» PROBLEM STATEMENT: Check each line of the data below for the string "with", then report how many lines have it and nothing else.

Stored dataset items:
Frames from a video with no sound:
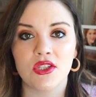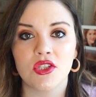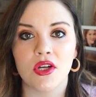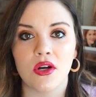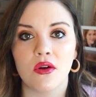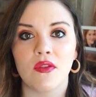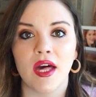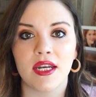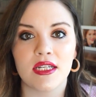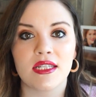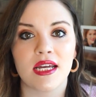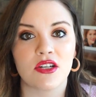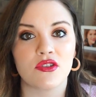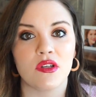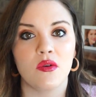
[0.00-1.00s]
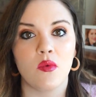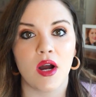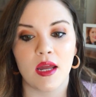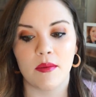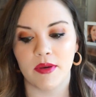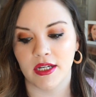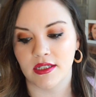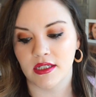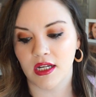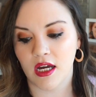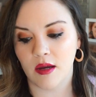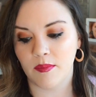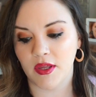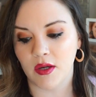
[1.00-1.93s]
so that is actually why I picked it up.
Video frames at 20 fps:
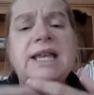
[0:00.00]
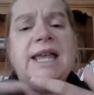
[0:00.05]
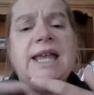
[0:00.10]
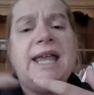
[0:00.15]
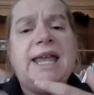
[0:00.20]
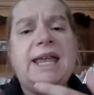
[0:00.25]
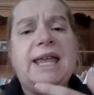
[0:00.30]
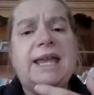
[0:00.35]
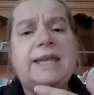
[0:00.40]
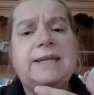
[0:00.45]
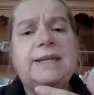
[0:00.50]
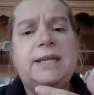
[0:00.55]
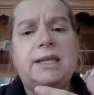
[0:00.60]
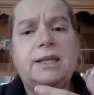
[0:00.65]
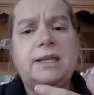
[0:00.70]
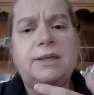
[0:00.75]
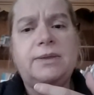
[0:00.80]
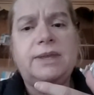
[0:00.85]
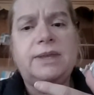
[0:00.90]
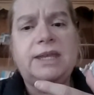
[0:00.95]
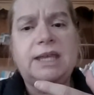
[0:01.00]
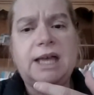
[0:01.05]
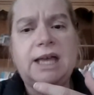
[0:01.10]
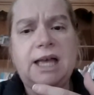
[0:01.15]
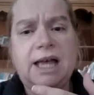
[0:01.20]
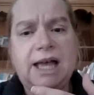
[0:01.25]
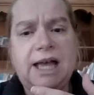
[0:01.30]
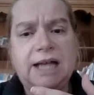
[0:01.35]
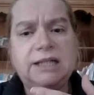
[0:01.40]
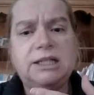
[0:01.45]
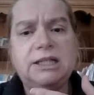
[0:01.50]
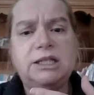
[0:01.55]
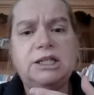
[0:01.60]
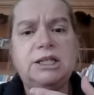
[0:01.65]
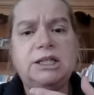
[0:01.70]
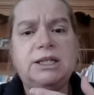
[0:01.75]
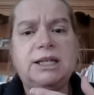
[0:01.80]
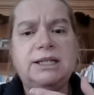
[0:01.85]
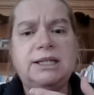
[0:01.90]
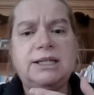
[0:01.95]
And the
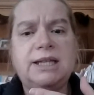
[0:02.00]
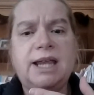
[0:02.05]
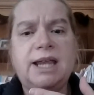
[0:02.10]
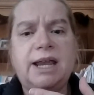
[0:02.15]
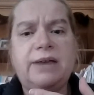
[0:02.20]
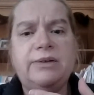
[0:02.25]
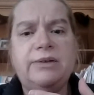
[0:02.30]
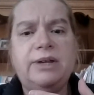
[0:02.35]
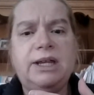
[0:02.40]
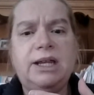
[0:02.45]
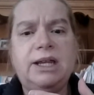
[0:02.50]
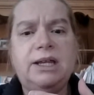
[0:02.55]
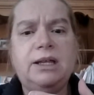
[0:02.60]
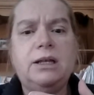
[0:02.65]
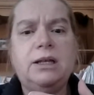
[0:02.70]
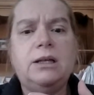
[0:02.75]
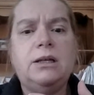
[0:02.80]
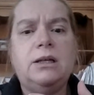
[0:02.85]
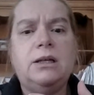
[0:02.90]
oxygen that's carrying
==
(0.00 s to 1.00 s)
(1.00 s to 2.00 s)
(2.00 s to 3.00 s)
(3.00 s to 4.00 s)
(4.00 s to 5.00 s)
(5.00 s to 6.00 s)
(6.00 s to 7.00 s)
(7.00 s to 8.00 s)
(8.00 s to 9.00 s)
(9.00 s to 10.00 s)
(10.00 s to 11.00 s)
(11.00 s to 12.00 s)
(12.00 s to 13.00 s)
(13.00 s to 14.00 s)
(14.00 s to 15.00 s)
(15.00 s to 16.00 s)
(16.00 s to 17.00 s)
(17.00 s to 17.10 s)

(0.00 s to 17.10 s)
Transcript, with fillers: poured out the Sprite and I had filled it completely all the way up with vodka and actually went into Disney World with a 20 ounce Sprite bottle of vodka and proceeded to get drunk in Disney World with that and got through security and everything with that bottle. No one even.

» RESULT OF THIS TASK: 2